Art From the Heart: The Only Rule That Matters

Mossy Perch Screech Owl, Opaque & transparent watercolor on museum board, 5"x7”, Rebecca Latham

Art from the heart is the one place in my work where I feel there are no real rules—at least, not the kind other people can write for you. When I step up to the easel, what truly matters isn’t whether a piece fits a trend, follows a formula, or aligns with expectations. What matters is whether the painting feels honest. Whether it carries something real from my heart to the viewer’s.

In wildlife art, it’s easy to get caught up in technique, detail, and accuracy. I care deeply about those things; they’re a big part of my practice. But underneath all of that, the quiet question I return to is: Why am I painting this? If I’m creating a wolf, a songbird, or a small moment of light on water, I want there to be a very personal reason. Maybe it’s the memory of watching that animal at dawn, or the way its gaze stayed with me long after I left the field. Maybe it’s a feeling of tenderness, or worry, or gratitude. That emotional thread becomes the true foundation of the painting.

When you create from the heart, you give yourself permission to be vulnerable.

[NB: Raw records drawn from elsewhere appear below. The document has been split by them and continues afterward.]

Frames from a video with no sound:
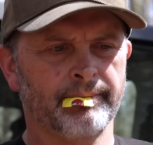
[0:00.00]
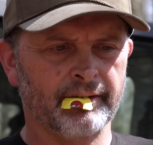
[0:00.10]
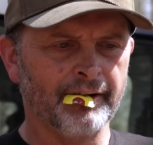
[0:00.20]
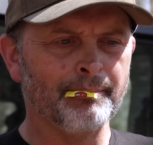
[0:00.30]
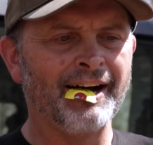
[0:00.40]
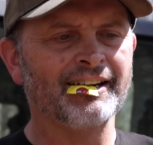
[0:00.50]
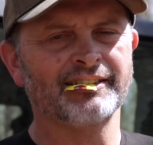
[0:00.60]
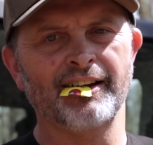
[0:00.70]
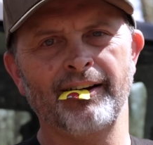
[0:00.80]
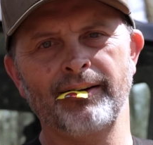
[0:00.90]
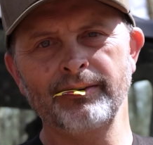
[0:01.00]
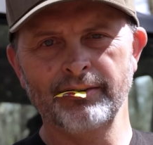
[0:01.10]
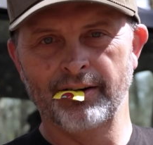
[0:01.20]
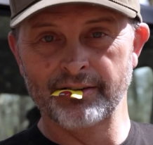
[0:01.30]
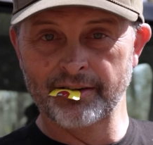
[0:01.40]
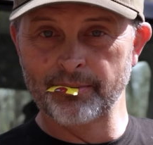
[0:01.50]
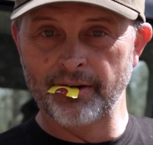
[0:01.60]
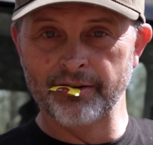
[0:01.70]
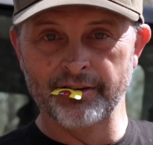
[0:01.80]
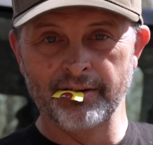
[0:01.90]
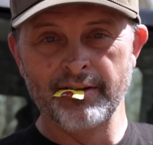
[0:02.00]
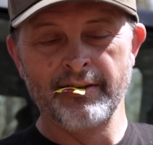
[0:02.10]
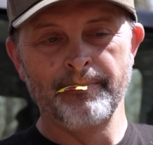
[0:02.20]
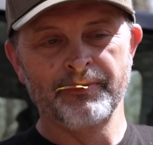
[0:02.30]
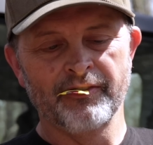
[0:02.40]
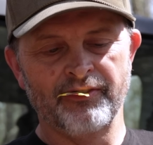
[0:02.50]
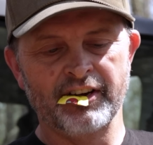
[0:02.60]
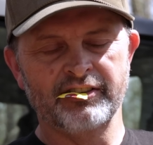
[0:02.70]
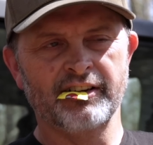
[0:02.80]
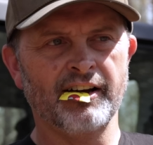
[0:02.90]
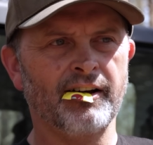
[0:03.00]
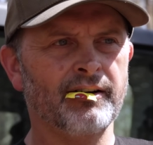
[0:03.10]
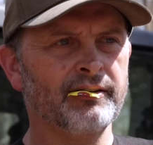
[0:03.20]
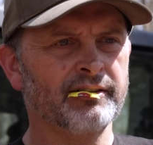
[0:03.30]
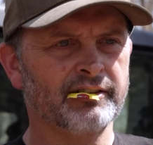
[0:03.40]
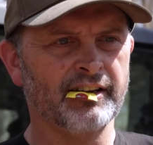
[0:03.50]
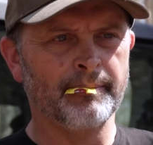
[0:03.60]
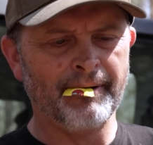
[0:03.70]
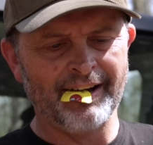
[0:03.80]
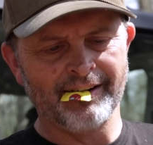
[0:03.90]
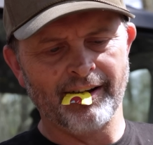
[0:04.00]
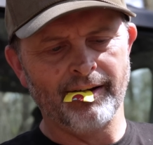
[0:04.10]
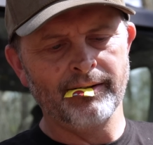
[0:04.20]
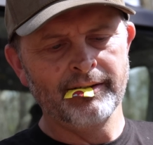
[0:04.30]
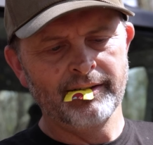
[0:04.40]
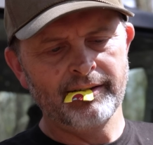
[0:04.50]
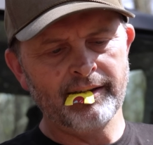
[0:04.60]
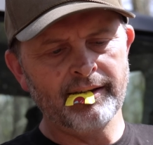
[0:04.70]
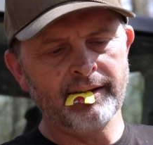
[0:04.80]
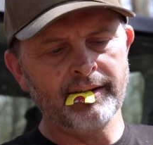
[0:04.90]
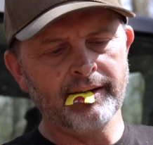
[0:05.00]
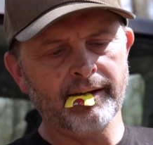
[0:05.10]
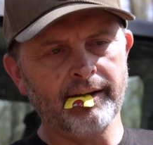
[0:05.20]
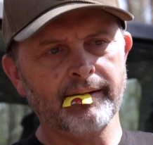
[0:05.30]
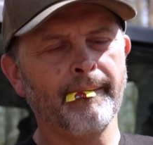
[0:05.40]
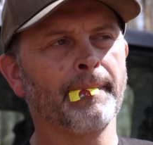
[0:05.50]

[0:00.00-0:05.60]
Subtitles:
The old box call, or the friction call, say a pot call. Yeah.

You allow your experiences, your joys, and even your grief to show through in the work. Some paintings come from a place of quiet peace, others from a sense of loss for the habitats and species we’re in danger of losing. That emotional undercurrent may be invisible to most viewers at first glance, but they feel it. They may not know exactly why, yet they recognize sincerity when they see it.

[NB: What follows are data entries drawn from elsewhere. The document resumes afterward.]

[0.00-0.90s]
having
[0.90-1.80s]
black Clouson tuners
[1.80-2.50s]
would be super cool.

There will always be many voices telling artists what they should paint: what sells, what’s popular, what fits neatly into a category. I’ve learned that if I follow those voices too closely, the work starts to lose its soul. Technique can be refined, styles can evolve, but if the heart goes missing, the painting becomes merely decorative. When I instead listen inward—when I ask, “What am I genuinely moved to say with this piece?”—the work feels alive, even if it quietly breaks a few expectations along the way.

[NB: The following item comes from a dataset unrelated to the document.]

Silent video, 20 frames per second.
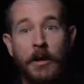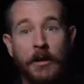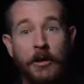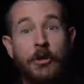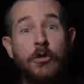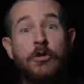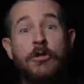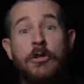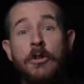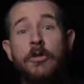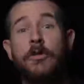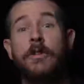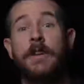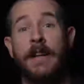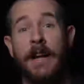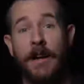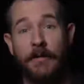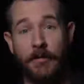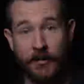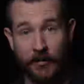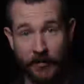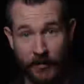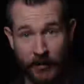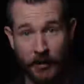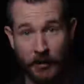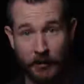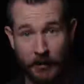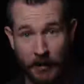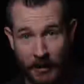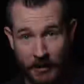You too can have a
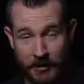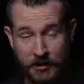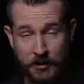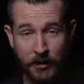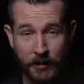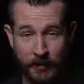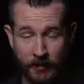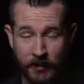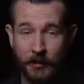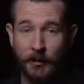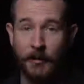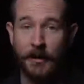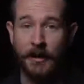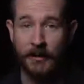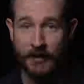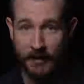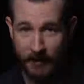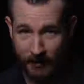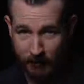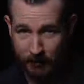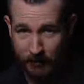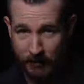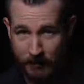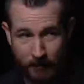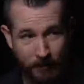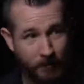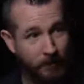film on Short Film Roundup.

Art from the heart doesn’t have to be loud or dramatic. Sometimes it’s a tiny feather rendered with care, a soft reflection in an animal’s eye, or a simple composition that holds a memory only I fully understand. The “rule,” if there is one, is to stay true to that inner voice. To honor the subjects you love, and the way you uniquely see them, more than you honor external rules. In the end, the only measure that matters to me is whether I can look at a finished painting and say: This is honest. This is mine. If I can feel that, then I know I’ve followed the only rule that truly matters.